Figure 2 shows the prevalences of wheezing patterns and their respective 95% CIs for the subsample as a whole. We observe that approximately 40% of the participants in the cohort reported never having experienced wheezing. A similar percentage reported wheezing in some of the follow-up evaluations before the age of 4, without report of wheezing at the follow-up evaluation conducted at 10-12 years, characterizing the transient pattern (n = 394). History of wheezing in all follow-up evaluations of the cohort-persistent pattern-was reported by 6.4% of the participants (n = 57). A lower number of adolescents (n = 30) reported appearance of wheezing at 10-12 years, corresponding to the late-onset pattern (3.3%). A fourth group (n = 37) presented an irregular wheezing pattern in life (4.1%), that is, wheezing early in life, interruption of wheezing at 4 years of age and late appearance; wheezing only early in life; not wheezing at first and last follow-up evaluations but wheezing at 4 years of age.



In Table 2, we describe the frequency of the wheezing patterns, according to demographic, socioeconomic, gestational and first year of life variables.
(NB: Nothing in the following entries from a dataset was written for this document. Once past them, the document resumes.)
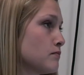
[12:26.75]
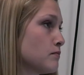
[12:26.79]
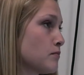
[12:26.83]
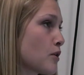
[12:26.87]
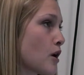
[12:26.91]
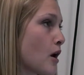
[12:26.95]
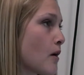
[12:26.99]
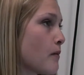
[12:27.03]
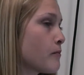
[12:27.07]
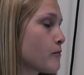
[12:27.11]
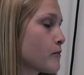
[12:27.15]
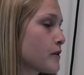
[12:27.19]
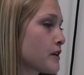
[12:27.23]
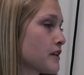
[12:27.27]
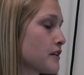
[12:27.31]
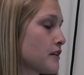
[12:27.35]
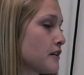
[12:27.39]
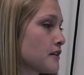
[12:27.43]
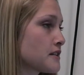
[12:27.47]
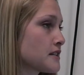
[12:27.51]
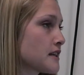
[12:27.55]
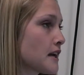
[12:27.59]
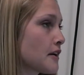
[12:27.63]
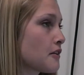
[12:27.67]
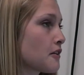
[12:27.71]
problem with
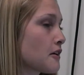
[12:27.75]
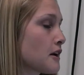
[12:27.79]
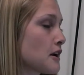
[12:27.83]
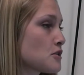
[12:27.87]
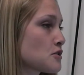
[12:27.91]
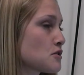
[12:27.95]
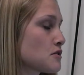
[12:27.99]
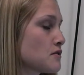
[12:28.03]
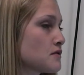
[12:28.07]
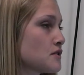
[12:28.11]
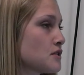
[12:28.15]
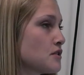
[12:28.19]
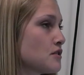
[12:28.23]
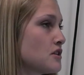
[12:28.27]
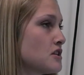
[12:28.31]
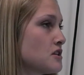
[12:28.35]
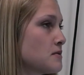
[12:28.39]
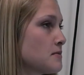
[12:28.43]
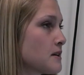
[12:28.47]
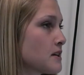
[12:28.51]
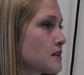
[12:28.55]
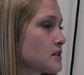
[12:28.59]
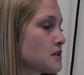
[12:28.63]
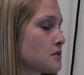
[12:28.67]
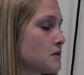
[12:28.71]
your segregation of duties
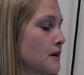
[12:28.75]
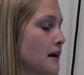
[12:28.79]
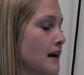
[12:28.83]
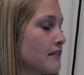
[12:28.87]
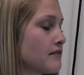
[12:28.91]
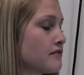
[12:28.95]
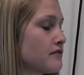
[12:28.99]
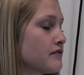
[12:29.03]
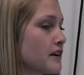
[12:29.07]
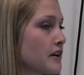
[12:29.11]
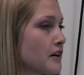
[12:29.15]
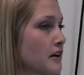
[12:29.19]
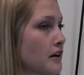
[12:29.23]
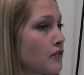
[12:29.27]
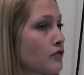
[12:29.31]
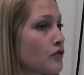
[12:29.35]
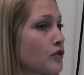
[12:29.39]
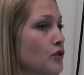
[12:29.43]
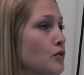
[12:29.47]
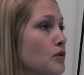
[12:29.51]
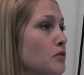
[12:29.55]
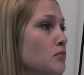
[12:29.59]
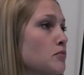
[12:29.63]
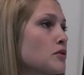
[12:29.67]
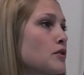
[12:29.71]
because you have very
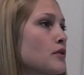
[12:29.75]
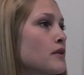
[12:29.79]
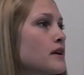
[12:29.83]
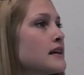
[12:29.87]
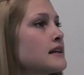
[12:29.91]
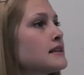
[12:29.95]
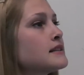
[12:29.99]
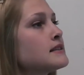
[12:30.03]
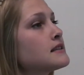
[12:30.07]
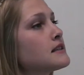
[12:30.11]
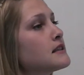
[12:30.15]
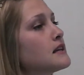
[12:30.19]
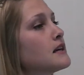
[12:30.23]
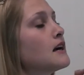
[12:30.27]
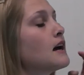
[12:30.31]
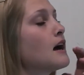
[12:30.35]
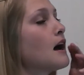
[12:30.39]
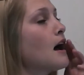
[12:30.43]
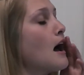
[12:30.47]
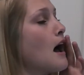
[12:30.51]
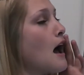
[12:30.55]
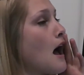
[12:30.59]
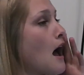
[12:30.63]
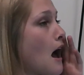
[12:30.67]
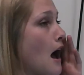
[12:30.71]
few employees.
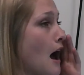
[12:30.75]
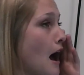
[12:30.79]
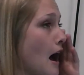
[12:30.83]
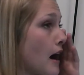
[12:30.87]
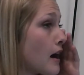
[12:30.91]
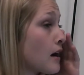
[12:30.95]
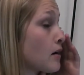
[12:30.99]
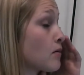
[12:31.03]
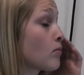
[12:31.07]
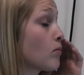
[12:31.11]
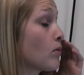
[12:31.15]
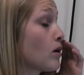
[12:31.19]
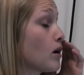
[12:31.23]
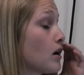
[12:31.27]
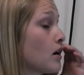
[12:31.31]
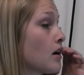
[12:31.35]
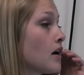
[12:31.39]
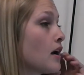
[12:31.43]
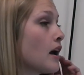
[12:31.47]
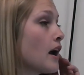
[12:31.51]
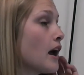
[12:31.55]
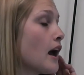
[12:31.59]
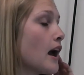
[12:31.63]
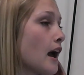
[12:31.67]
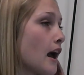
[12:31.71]

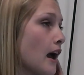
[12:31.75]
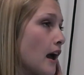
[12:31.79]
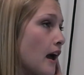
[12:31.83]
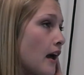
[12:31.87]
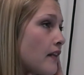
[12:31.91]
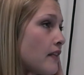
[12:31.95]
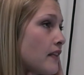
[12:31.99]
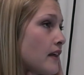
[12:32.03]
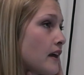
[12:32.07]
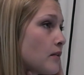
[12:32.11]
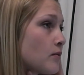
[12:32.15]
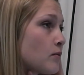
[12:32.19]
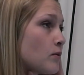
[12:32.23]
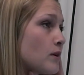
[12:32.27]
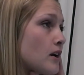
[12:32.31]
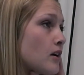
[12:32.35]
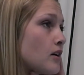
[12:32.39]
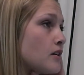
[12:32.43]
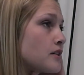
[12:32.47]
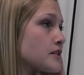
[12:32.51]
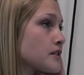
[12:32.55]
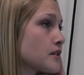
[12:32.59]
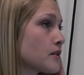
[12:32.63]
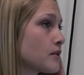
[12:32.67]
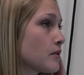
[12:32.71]
And then we
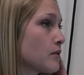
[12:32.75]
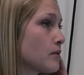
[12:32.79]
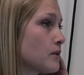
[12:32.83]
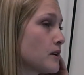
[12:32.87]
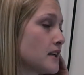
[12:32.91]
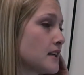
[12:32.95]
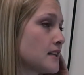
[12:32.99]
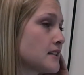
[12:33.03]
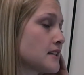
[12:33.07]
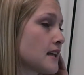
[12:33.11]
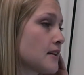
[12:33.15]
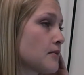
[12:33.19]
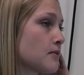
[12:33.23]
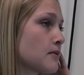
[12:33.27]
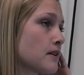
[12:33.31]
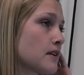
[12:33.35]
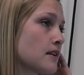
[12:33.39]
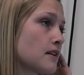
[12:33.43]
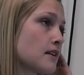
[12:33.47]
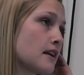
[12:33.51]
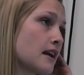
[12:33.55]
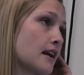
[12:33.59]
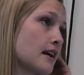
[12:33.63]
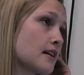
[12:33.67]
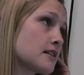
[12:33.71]
also need to
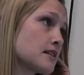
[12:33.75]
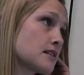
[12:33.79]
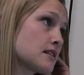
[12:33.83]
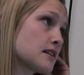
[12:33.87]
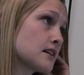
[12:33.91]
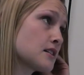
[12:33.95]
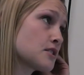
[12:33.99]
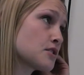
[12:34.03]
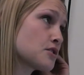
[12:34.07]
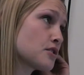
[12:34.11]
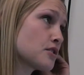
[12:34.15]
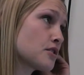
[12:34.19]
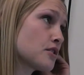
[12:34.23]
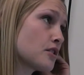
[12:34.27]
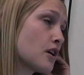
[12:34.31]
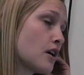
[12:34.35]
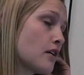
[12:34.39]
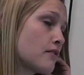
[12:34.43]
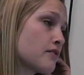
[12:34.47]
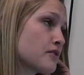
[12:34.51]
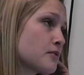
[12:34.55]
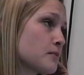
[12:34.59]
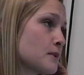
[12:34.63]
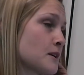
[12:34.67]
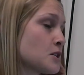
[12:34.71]
get external
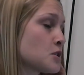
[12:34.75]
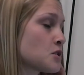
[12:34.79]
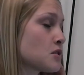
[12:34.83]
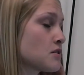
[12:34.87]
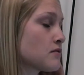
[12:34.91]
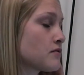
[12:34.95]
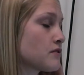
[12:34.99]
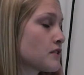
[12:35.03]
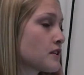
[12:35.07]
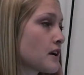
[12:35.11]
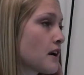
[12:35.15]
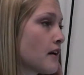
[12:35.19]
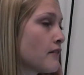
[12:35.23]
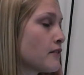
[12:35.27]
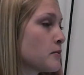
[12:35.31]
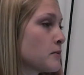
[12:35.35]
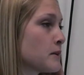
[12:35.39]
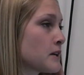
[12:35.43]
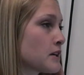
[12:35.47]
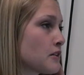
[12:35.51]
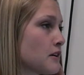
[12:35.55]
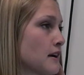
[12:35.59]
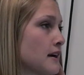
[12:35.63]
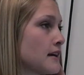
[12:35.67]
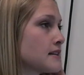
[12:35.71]
confirmation for
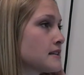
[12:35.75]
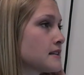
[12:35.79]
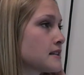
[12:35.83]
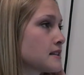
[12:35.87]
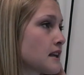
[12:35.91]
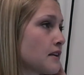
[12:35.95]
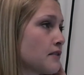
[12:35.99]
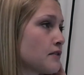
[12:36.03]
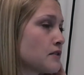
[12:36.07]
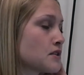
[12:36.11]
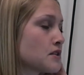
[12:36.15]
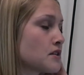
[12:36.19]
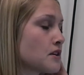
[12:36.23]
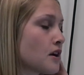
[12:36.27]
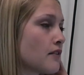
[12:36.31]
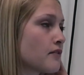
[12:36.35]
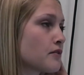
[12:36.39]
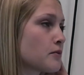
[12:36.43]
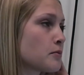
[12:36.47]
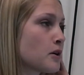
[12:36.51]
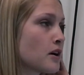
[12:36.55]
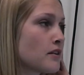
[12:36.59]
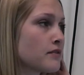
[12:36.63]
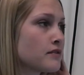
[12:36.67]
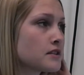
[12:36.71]
government grants given to
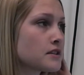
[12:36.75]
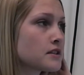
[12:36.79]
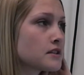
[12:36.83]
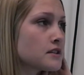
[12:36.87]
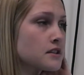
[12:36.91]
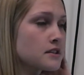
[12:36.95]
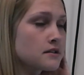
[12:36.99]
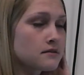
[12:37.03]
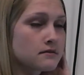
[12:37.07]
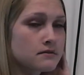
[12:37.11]
not-for-profits.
Despite the greater prevalence of all of the wheezing patterns in males, there was statistically significant difference only for the persistent pattern (p = 0.04). There was no significant difference regarding family income at birth for the persistent and late-onset patterns, whereas a greater prevalence was observed for the transient pattern in the category of lower income (p = 0.003). Report of asthma during pregnancy was significantly associated with the persistent pattern. A shorter duration of breastfeeding presented a significant association with the transient pattern. The presence of ARF was directly associated with the transient and persistent patterns and inversely associated with the late-onset pattern (p value at the threshold of statistical significance). The remaining variables in Table 2 did not present statistically significant associations.
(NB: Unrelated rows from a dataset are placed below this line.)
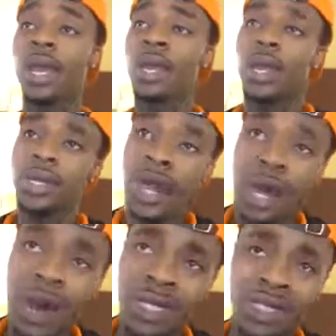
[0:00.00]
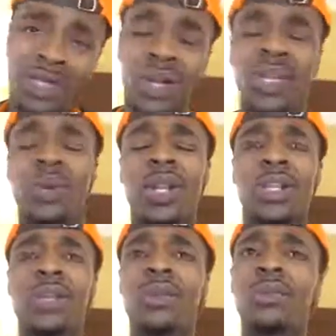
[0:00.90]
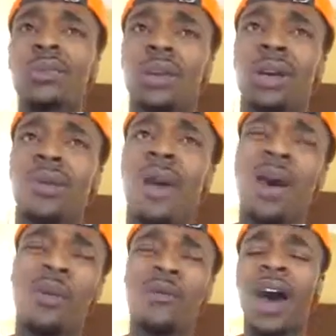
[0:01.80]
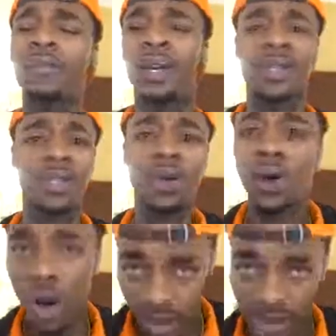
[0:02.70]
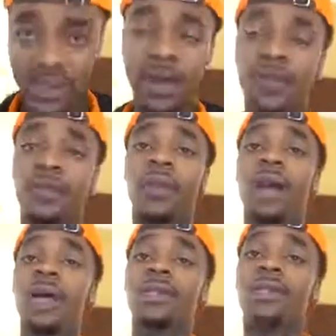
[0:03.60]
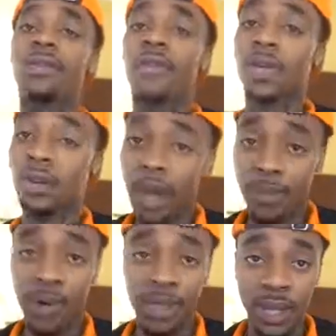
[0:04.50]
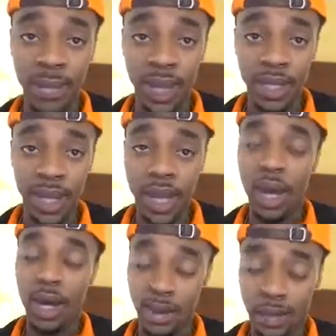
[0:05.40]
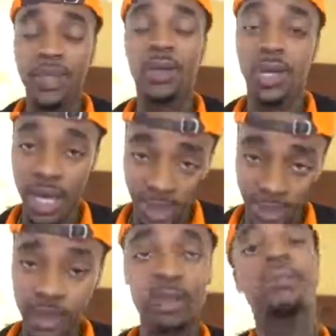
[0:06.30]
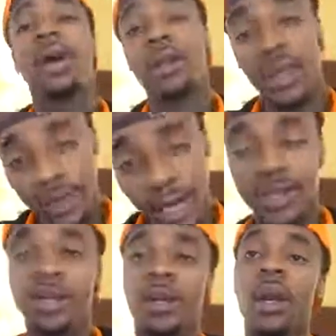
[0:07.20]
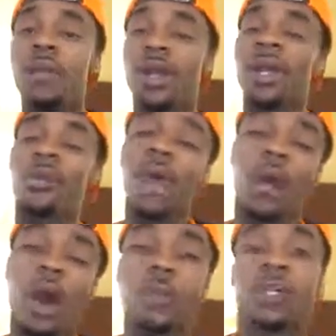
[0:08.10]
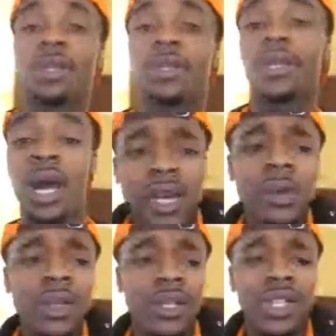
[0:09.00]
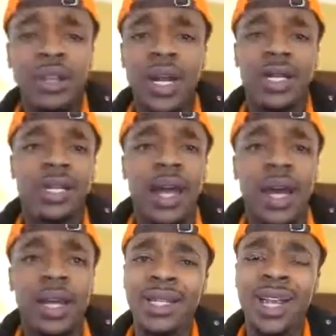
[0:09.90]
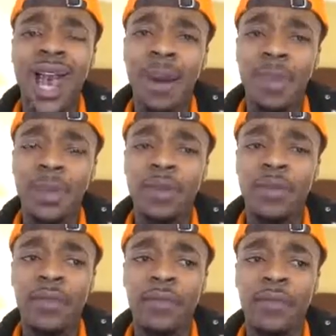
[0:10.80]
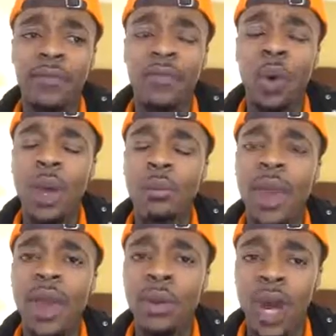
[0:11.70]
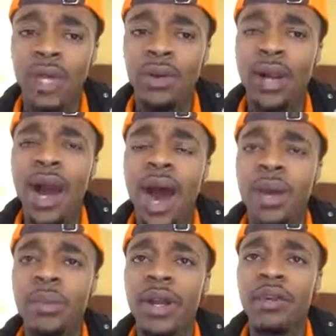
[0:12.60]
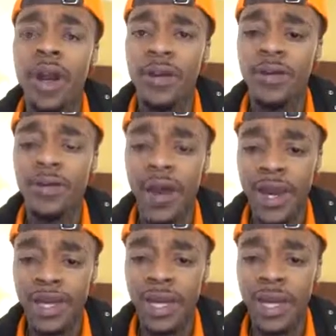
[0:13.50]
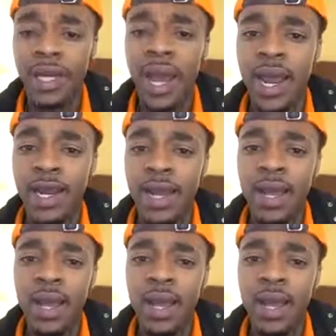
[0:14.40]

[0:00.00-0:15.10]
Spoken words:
Okay, now I just turned 22 about 5 months ago, August 7th. If you guys did forget my birthday, man, it's okay. Better luck next year. But anyway, all jokes aside, it was a strange night. This happened on the Floyd Mayweather and Conor McGregor fight night.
We observed (Table 3) that a history of asthma in the family at 4 years of age was significantly associated with the transient and persistent patterns, although not with the late-onset pattern. Asthma in the family at 10-12 years of age was significantly associated with the persistent and late-onset patterns. Physician-diagnosed rhinitis (10-12 years) was positively associated with the late-onset pattern, and physician-diagnosed eczema (10-12 years) was inversely associated with the late-onset pattern. There was no significant association between the remaining variables in Table 3 and the different wheezing patterns.



Discussion

The longitudinal design of the present study, with its various follow-up evaluations at different ages, allowed the prevalence of wheezing patterns to be assessed from birth to adolescence. One of the important biases that can occur in a cohort study-losses to follow-up-was avoided in our study through numerous search strategies, and a high percentage of children submitted to follow-up evaluation over 11 years of monitoring was achieved (87.5%).
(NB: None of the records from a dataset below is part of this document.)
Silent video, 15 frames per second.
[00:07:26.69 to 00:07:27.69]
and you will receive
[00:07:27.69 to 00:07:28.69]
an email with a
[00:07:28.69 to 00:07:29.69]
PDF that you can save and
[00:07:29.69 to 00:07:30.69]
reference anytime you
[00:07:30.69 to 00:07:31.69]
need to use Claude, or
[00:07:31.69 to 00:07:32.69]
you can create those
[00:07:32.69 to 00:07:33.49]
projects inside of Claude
Wheezing patterns were defined based on other studies in the literature,(2-4) sometimes adapted in accordance with the dates of the follow-up visits of our cohort. There is no standardization or consensus in the literature as to the cut-off points, in terms of age bracket, for the definitions of wheezing patterns. Most studies define the transient wheezing pattern as that which occurs only in the first years of life (typically before the age of 4). The persistent pattern occurs when wheezing is always present during the various follow-up evaluations before adolescence. The late-onset pattern depends on the follow-up evaluation ages, but refers to those who did not present wheezing in the first years of life and began to present wheezing later on. There is also a group of individuals who present wheezing and then stop wheezing in yet a different pattern than those already mentioned, and this group was designated as presenting an irregular pattern of wheezing. Due to the great heterogeneity of this group, we opted for not analyzing its associations by different exposures, since any result found would be inconsistent with a specific wheezing pattern.

The prevalence of wheezing patterns found in the present study ranged from 43.9% for the transient pattern to 3.3% for the late-onset pattern. The comparability of these results with those in the literature is difficult since not all studies have used the same cut-off points. However, we will mention the principal cohort studies that evaluated wheezing patterns using definitions similar to the ones used here, comparing their principal findings with ours.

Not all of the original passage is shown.